DJay Hayes, 16, is like a real-world Harry Potter, but without the lightning scar and the wand. Hayes is not a wizard, but a student at Black Hogwarts, where he has been learning a different kind of magic — the magic of community organizing. Like Harry Potter, Hayes said he is hoping to be the love that triumphs over evil.
“I learn something new each day I come here,” Hayes said. “They make me feel like no matter what, I can do it.”
Sponsored by Leaders Igniting Transformation (LIT) for the first time this summer, Black Hogwarts is an intense and immersive six-week workshop that teaches students ages 12 through 20 about oppression, politics, civic engagement and community organizing. The program is held at the LIT office building, 2821 N. 4th St., three times a week for five hours a day. Its goal is to help Milwaukee youth reach their full leadership potential, said Elisha Branch, LIT program coordinator.
“We want them to become leaders no matter what that looks like,” Branch said. “We want them to know that they are woke, they know what’s going on, they know their stuff and they’re going to be leaders wherever they are.”

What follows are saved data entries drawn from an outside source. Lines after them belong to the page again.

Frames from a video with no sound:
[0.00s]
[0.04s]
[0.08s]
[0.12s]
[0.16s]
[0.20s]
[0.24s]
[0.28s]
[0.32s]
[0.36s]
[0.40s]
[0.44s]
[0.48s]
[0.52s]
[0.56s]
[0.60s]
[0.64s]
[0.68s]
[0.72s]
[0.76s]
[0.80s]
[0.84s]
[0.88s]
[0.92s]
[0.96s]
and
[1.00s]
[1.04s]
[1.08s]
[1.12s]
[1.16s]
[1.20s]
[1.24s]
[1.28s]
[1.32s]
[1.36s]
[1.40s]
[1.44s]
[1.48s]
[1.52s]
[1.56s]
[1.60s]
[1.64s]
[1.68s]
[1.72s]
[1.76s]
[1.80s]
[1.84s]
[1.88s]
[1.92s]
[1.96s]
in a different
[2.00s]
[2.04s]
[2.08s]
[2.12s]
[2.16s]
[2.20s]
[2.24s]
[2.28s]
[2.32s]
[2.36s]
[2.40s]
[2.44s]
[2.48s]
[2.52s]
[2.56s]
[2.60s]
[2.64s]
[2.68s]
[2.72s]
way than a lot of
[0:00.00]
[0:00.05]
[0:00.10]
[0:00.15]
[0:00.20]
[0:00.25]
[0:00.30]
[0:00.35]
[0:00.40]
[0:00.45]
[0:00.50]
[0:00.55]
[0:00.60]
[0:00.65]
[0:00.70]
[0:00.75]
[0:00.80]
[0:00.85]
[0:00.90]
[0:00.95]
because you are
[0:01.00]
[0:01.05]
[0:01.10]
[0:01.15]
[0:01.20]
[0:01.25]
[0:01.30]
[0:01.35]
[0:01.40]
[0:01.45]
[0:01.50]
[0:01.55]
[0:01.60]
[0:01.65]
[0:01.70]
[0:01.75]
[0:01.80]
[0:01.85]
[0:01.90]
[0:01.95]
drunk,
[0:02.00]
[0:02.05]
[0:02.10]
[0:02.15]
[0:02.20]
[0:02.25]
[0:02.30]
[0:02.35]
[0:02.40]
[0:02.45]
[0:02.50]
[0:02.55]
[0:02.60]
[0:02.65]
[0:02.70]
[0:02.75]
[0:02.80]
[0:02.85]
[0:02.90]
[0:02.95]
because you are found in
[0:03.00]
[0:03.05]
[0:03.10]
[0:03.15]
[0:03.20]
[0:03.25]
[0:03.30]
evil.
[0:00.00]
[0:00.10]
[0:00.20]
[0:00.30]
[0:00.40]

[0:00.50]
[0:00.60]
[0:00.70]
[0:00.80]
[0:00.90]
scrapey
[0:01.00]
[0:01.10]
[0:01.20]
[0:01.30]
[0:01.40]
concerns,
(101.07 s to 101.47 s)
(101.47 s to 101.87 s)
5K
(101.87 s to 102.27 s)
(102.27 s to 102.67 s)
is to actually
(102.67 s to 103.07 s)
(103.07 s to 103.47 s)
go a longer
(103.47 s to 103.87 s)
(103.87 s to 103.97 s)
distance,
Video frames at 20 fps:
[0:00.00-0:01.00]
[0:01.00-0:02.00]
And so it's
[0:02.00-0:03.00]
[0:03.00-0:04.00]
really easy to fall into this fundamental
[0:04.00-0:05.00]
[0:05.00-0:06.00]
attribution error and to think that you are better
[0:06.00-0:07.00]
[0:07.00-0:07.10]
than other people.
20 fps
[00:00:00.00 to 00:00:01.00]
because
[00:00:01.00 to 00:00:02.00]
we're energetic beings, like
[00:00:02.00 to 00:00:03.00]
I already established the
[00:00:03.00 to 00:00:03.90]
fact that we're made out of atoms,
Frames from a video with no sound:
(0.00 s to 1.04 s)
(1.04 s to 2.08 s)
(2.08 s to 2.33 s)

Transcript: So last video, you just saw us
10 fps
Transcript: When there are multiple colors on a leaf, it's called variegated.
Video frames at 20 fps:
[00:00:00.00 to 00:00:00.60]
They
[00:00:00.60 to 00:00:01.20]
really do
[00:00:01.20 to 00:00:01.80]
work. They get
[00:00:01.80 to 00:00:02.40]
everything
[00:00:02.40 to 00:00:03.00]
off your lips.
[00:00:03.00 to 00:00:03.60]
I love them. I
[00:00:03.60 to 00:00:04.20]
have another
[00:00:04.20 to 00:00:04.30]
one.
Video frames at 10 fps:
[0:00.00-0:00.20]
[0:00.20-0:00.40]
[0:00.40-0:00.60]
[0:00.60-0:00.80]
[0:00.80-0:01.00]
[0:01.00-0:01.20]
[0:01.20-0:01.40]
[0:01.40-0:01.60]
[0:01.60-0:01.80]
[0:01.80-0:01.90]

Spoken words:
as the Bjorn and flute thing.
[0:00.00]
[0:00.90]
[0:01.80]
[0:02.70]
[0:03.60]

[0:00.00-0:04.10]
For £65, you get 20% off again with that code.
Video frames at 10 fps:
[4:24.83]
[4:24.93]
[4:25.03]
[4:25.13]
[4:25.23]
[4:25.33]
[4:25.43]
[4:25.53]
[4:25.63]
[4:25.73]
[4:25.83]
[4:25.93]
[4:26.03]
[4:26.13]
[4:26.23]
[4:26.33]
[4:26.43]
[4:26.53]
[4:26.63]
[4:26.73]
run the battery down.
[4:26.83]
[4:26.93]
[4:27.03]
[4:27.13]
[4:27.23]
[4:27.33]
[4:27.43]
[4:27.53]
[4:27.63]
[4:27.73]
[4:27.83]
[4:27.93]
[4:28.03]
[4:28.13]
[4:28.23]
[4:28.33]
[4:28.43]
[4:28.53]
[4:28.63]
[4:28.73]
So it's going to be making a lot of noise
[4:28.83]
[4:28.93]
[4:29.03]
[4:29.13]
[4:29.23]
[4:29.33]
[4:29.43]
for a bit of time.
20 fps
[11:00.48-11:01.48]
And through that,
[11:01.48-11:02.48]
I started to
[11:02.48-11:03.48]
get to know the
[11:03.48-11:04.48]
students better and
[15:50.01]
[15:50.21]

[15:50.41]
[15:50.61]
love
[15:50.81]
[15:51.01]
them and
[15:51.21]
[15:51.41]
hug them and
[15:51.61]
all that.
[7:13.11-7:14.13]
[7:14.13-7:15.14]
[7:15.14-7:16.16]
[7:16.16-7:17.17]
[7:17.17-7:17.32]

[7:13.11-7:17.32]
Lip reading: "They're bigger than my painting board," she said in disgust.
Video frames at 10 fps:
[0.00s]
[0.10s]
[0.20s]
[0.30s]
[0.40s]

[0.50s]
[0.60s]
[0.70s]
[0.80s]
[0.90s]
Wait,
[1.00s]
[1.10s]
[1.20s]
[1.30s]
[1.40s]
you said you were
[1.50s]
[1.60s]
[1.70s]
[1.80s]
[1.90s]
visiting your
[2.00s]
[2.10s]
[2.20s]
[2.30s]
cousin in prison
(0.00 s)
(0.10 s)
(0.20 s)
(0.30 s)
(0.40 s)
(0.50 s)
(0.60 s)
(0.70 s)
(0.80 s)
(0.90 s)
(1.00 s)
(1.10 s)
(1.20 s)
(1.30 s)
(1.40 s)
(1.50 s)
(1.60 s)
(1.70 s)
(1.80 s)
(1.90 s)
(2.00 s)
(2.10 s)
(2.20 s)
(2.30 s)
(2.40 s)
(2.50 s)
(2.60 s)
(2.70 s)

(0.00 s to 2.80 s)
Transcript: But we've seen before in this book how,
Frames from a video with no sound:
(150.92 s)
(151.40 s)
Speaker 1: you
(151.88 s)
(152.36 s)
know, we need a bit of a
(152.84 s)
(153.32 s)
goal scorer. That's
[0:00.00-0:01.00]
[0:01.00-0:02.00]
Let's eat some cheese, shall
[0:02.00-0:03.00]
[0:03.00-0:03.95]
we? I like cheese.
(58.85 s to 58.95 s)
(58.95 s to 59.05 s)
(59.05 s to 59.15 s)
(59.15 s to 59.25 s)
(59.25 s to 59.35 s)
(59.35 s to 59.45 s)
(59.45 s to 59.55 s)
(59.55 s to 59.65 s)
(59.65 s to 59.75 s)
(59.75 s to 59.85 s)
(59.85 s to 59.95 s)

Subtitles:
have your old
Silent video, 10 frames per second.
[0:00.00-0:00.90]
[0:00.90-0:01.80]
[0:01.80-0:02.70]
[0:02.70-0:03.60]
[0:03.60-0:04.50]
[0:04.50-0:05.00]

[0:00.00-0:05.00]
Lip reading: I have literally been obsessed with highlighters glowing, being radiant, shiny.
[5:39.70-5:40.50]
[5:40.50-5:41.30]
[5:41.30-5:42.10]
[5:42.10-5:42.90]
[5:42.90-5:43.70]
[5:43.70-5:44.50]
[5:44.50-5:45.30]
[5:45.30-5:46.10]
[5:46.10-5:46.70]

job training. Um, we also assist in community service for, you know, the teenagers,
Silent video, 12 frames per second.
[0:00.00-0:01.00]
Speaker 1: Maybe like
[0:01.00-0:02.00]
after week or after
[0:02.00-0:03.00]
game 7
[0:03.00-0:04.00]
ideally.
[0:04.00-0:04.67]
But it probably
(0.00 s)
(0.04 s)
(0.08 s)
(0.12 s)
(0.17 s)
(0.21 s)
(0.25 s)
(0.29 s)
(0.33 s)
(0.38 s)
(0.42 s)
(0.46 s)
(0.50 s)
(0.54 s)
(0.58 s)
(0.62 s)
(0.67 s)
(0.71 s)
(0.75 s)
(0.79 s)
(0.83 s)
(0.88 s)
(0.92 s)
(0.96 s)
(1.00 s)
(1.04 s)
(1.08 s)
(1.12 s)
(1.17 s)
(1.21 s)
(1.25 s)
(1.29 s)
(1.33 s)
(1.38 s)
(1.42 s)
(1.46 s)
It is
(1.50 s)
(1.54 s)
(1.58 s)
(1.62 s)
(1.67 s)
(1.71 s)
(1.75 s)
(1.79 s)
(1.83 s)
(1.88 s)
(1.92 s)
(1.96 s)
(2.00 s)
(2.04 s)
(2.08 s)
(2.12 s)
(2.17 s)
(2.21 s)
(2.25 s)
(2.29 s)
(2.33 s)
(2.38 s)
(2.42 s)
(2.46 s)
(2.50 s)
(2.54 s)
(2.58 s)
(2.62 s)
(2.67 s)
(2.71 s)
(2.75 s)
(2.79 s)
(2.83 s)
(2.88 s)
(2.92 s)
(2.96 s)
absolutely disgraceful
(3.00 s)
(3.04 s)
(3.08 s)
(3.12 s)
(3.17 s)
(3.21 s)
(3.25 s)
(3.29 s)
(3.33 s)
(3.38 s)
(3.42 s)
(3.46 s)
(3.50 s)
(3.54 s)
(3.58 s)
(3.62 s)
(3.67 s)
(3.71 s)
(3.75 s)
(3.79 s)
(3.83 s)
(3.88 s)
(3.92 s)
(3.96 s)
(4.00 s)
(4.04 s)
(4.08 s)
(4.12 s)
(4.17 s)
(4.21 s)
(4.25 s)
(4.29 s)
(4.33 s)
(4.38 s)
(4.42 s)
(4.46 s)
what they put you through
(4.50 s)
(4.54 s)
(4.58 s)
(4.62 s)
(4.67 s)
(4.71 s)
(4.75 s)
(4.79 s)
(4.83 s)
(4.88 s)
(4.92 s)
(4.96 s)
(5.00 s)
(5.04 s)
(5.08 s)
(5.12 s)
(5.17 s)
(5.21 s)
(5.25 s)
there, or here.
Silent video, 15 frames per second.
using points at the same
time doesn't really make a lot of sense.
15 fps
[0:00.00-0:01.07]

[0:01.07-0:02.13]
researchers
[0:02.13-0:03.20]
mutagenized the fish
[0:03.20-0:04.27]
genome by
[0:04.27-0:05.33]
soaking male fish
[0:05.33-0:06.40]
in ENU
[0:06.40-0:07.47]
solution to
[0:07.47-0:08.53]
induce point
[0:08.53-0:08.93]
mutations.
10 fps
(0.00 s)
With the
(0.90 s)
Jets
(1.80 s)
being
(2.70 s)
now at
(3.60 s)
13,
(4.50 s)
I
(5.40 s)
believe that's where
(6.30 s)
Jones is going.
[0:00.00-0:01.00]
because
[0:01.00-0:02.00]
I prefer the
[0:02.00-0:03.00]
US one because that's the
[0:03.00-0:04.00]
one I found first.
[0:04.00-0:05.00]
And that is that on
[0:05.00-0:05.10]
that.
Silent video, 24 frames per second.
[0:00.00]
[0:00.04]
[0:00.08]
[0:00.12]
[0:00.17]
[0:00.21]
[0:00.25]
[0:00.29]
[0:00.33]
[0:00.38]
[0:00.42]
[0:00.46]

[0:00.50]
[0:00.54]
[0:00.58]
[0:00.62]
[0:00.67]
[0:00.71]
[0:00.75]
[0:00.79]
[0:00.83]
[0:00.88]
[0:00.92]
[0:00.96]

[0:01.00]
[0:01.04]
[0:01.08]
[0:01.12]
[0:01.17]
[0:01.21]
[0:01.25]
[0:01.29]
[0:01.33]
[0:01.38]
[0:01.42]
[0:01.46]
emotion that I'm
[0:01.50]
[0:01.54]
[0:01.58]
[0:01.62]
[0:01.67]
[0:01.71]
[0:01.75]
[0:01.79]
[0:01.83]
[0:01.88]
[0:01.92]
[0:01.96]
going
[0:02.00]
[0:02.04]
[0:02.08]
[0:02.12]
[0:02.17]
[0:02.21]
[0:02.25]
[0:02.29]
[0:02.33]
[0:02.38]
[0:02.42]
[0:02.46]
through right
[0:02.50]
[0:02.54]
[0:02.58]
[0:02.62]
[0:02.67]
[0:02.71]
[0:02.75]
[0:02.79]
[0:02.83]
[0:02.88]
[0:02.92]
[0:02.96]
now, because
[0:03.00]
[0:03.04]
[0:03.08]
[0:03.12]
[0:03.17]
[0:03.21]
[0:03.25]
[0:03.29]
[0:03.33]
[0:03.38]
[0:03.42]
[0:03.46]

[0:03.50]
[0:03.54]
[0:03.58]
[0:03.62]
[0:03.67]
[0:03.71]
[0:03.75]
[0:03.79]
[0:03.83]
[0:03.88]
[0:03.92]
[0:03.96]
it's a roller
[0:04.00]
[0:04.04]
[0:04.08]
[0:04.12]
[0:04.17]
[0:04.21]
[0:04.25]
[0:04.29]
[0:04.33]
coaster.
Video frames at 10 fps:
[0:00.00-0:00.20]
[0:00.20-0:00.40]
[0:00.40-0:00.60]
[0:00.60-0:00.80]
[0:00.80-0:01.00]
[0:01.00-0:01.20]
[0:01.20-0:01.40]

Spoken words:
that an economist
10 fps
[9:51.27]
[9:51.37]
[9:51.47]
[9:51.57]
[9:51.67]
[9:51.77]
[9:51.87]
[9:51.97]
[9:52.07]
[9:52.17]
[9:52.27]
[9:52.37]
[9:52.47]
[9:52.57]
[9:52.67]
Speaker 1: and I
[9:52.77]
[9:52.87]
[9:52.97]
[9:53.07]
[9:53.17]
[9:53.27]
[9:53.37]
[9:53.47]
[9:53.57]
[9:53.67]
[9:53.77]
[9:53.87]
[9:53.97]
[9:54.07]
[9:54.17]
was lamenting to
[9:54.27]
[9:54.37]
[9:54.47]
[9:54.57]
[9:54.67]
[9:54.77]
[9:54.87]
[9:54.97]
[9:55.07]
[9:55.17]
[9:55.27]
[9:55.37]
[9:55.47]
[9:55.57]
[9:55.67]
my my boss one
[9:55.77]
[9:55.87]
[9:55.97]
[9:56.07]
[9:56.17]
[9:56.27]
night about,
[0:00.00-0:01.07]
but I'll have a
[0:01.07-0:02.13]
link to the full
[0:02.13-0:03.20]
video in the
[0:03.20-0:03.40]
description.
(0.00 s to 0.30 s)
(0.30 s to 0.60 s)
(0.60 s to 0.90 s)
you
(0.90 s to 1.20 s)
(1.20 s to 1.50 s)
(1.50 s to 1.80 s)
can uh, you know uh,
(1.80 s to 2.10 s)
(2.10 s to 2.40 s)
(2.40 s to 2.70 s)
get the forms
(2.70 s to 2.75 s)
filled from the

About 16 students participate in the program, and they are all African-American and Latino with different interests and experiences. This diversity, Branch said, encourages students to see from others’ perspectives. Students practice articulating their opinions clearly and respectfully to their peers. Most of the participants started out shy, but now they are much more vocal, according to Branch.
Branch added that it makes her proud when she sees students able to tell other people about what they’re learning.
Aprice Bates, 12, said he is doing just that. Bates said he has had conversations with his friends at church about U.S. Immigration and Customs Enforcement (ICE) and the importance of respecting women.
To accommodate a wide variety of interests, including immigration, social identity and LGBTQ issues, Black Hogwarts partners with organizations such as Ubuntu Research and Evaluation, and Diverse and Resilient to host community-led lessons and field trips.
“They’ve done a really good job in bringing in such a medley of workshops so that young people will leave this summer as stronger leaders for the next school year,” said Nikotris Perkins, a workshop leader from Ubuntu Research and Evaluation.
“I’ve heard so many people speak on different topics in ways I never thought of before,” Hayes added.
Bates said he has learned how to be a better citizen and can imagine himself creating change and running a campaign one day because of what he has learned at Black Hogwarts.
“If I keep going, then I could be the person or be in a group of people who actually stop (oppression),” Bates said. “That’s what motivates me.”
Black Hogwarts also aims to create mentorships. Branch said younger students, such as Bates, can look up to and become friends with older students, and all students can rely on the LIT staff to be role models.
It is important to teach people of color to stand up for what they believe in at a young age, Branch said.
“I wish I had a program like this when I was 14 years old that taught me how to navigate a world that was not built for (black and brown people),” she stated.
While Black Hogwarts is only held in the summer, Branch said she hopes the program will ignite students’ interest in civic engagement and leadership. Black Hogwarts serves as an introduction to LIT, and students can take weekend leadership trainings during the academic year.
As the first Black Hogwarts comes to a close on Aug. 10, Branch said she already knows LIT will continue to host the program next summer.
“If they’re getting it when they’re this young, then imagine what they’ll be like when they’re grown,” she said. “Teaching them while they’re young opens up so many more doors for them.”